In the mod, the German Empire serves as the leading power of Europe, operating a number of client states in the eastern part of the continent, a large African colony named "Mittelafrika", and numerous colonies in Southeast Asia, all of which are united under a single alliance known as the "Reichspakt". Meanwhile, the other major Central Power, Austria-Hungary, manages to survive outside of Germany's sphere of influence and undergoes a consolidation into one government. After their defeat in the First World War, revolutions overthrow the governments of Great Britain, France, and northern Italy, which adopt various forms of syndicalism as their ideology, forming an alliance known as the Third Internationale, an alliance for socialist nations. Their former governments are exiled, but continue to maintain the Entente, and aim to retake their homelands and colonies. The Russian Revolution ends with the White Army crushing the Bolsheviks and Russia restored as a liberal democratic republic before becoming a far-right ultranationalist dictatorship. Additionally, several nations experience internal unrest after the war, with the United States, Spain, and Argentina all eventually falling into civil wars, and independence movements beginning in several colonies and client states.

In addition to the alterations of borders and diplomacy, Kaiserreich features alterations from the real world's political ideologies, featuring custom ideologies that combine many ideals from several nations into one, and not having the traditional concept of ideologies like communism and fascism.

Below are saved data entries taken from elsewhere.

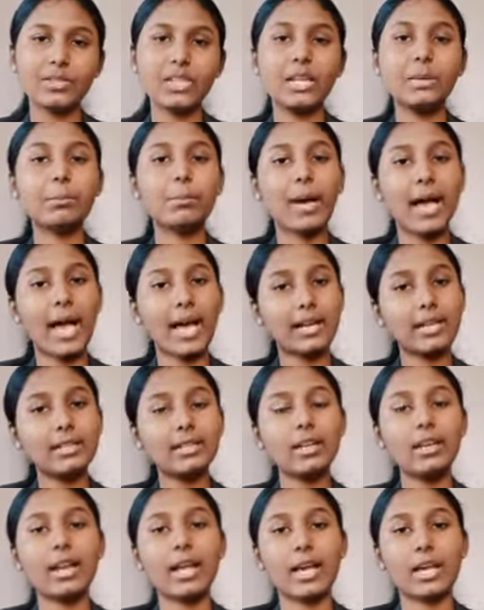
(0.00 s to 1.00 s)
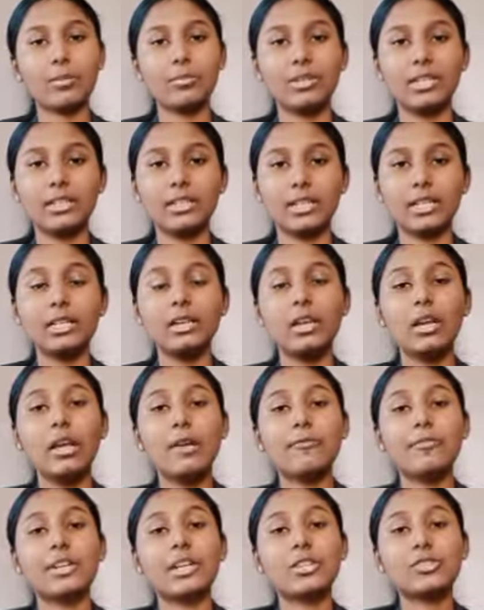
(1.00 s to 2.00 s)
In parental liability,
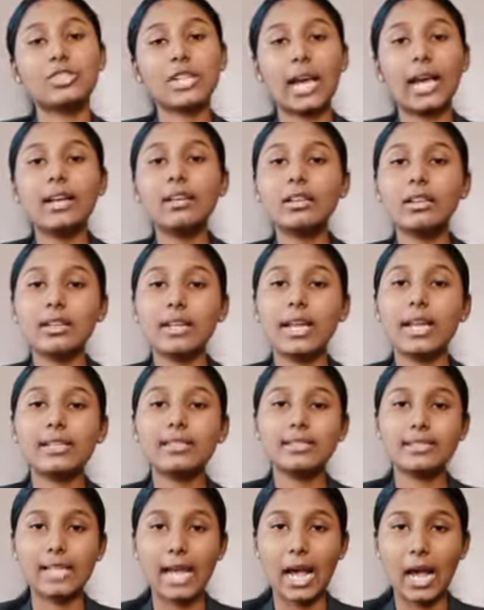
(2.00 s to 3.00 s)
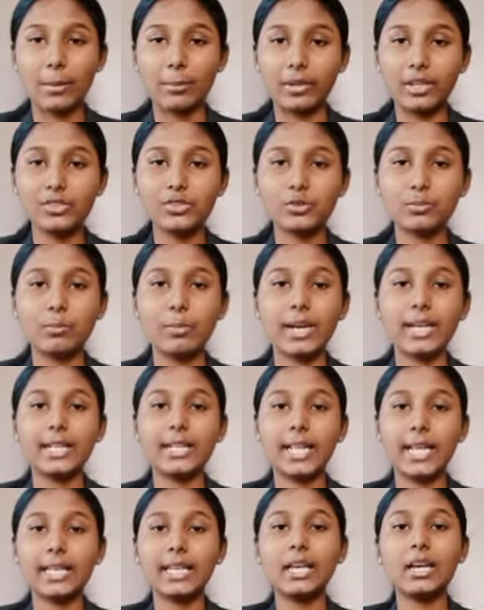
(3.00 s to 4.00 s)
when a child creates damage by
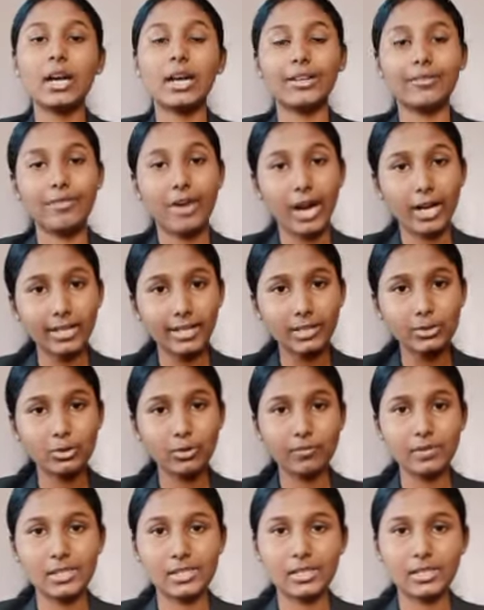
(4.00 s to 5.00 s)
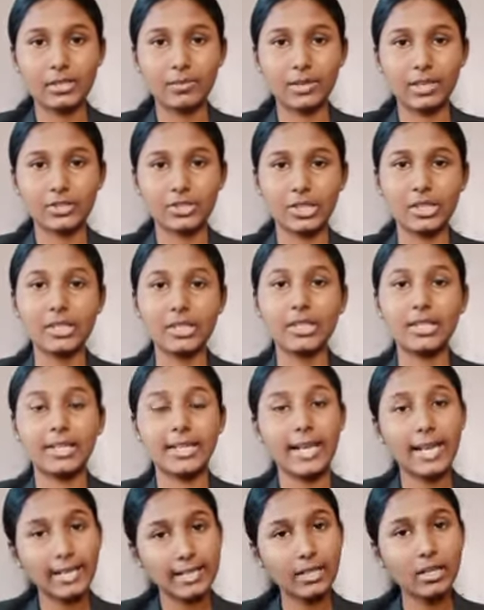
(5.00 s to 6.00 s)
taking advantage of the situation
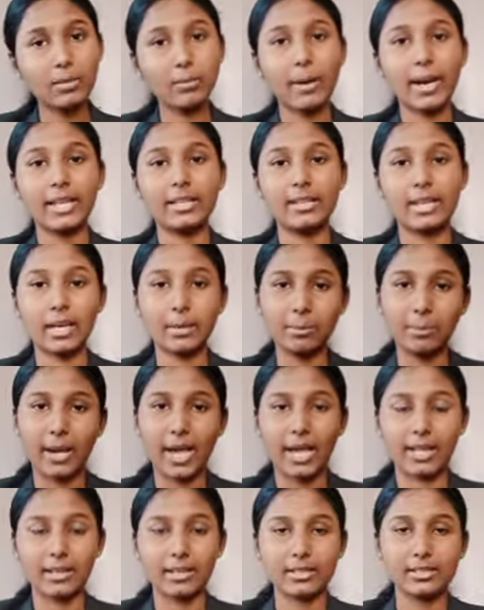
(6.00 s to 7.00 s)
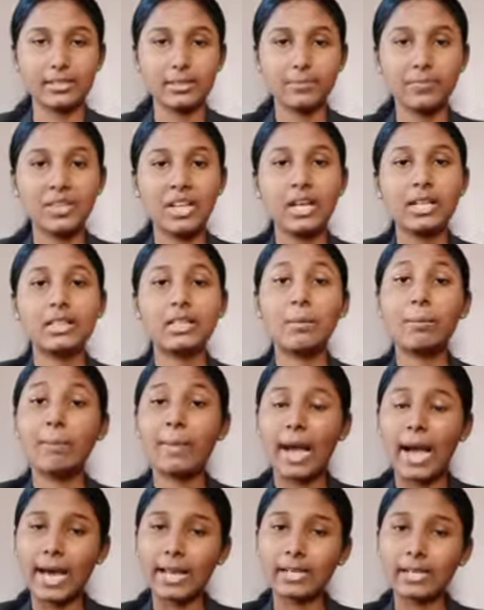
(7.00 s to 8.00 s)
created by their parents, the
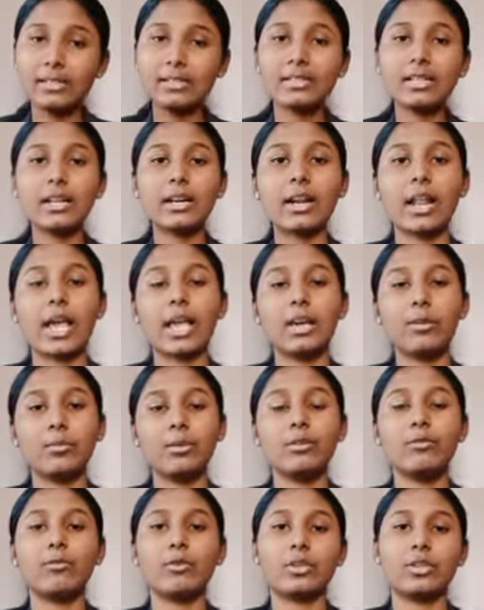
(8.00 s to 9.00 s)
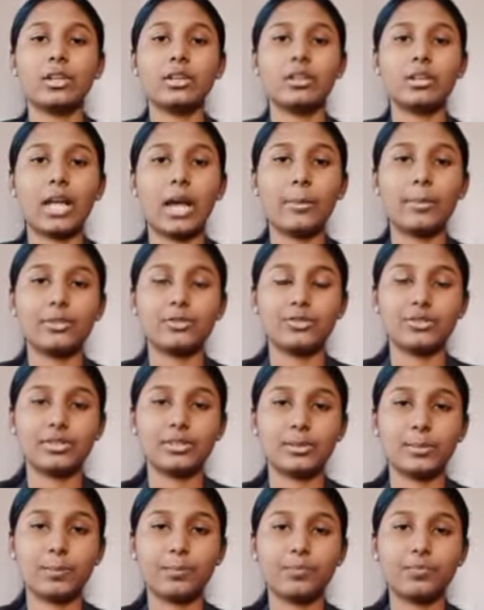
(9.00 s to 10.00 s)
parents are liable for the
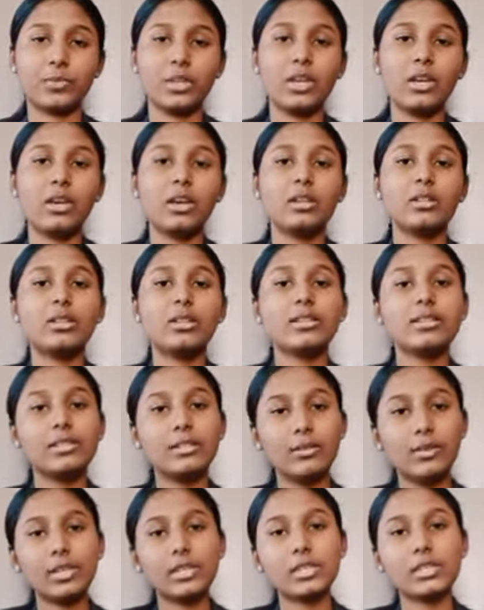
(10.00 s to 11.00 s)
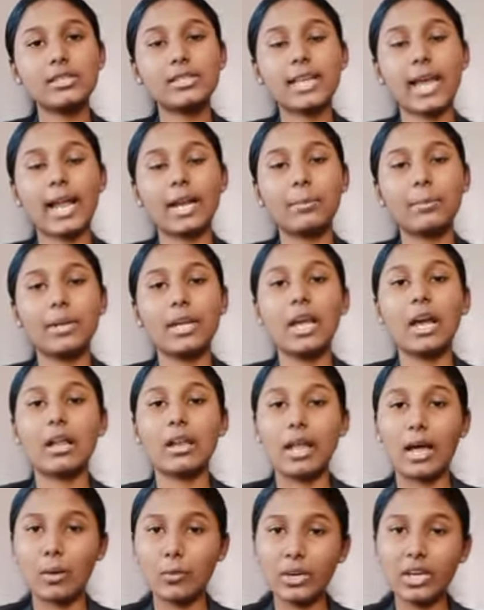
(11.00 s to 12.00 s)
damages. The situations can be
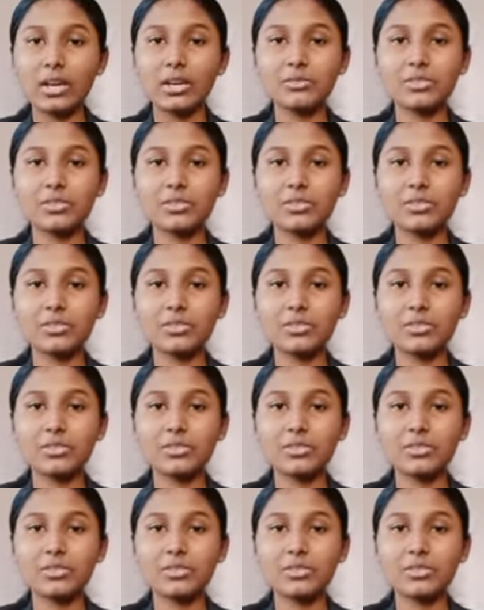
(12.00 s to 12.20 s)
allowing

An example of these new ideologies is "Totalism", an ideology structured similarly to Stalinism that attracts figures that would have been otherwise considered fascist, as well as the aforementioned replacement of traditional communism with syndicalism, which starts in Western Europe instead of Eastern Europe.

== Release and promotion ==
A version of Kaiserreich has existed for several games in the Hearts of Iron series since 2005, starting with versions made for Hearts of Iron II and Darkest Hour. The version for Hearts of Iron IV, developed by the KR4 Team, was first released on 1 December 2016. Since its release, the developers have made merchandise for the mod and short films that depict parts of the mod's lore.

== Reception ==
Kaiserreich has been received positively by critics, with many viewing its lore as surpassing the original game's setting. Timothy Borsilli of Wargamer wrote that Kaiserreich was a "rich, well-researched, and lovingly crafted world" that retained realism and fidelity and was designed for "maximum entertainment value." He believed that the base game was generally predictable, with player choice not having any major impact on the final result of the conflict due to being grounded to World War II, while Kaiserreich was a mod that "attacks" that problem.

Luke Plunkett of Kotaku shared similar thoughts, believing that while Hearts of Iron IV had limited variation in outcomes, Kaiserreich was a mod that opened an "infinite number of sliding doors moments every time you move," believing that every possible player choice was accounted for in order to increase immersion. He stated that Kaiserreich was one of his favorite video game mods, and that it was much more than what is generally viewed as a mod. PCGamesNs Joe Robinson echoed similar thoughts to Plunkett and Borsilli, writing that the mod was like a "well-written, perfectly paced war movie, with a slick setup, a rising arc of tension, and an explosive, climactic finale."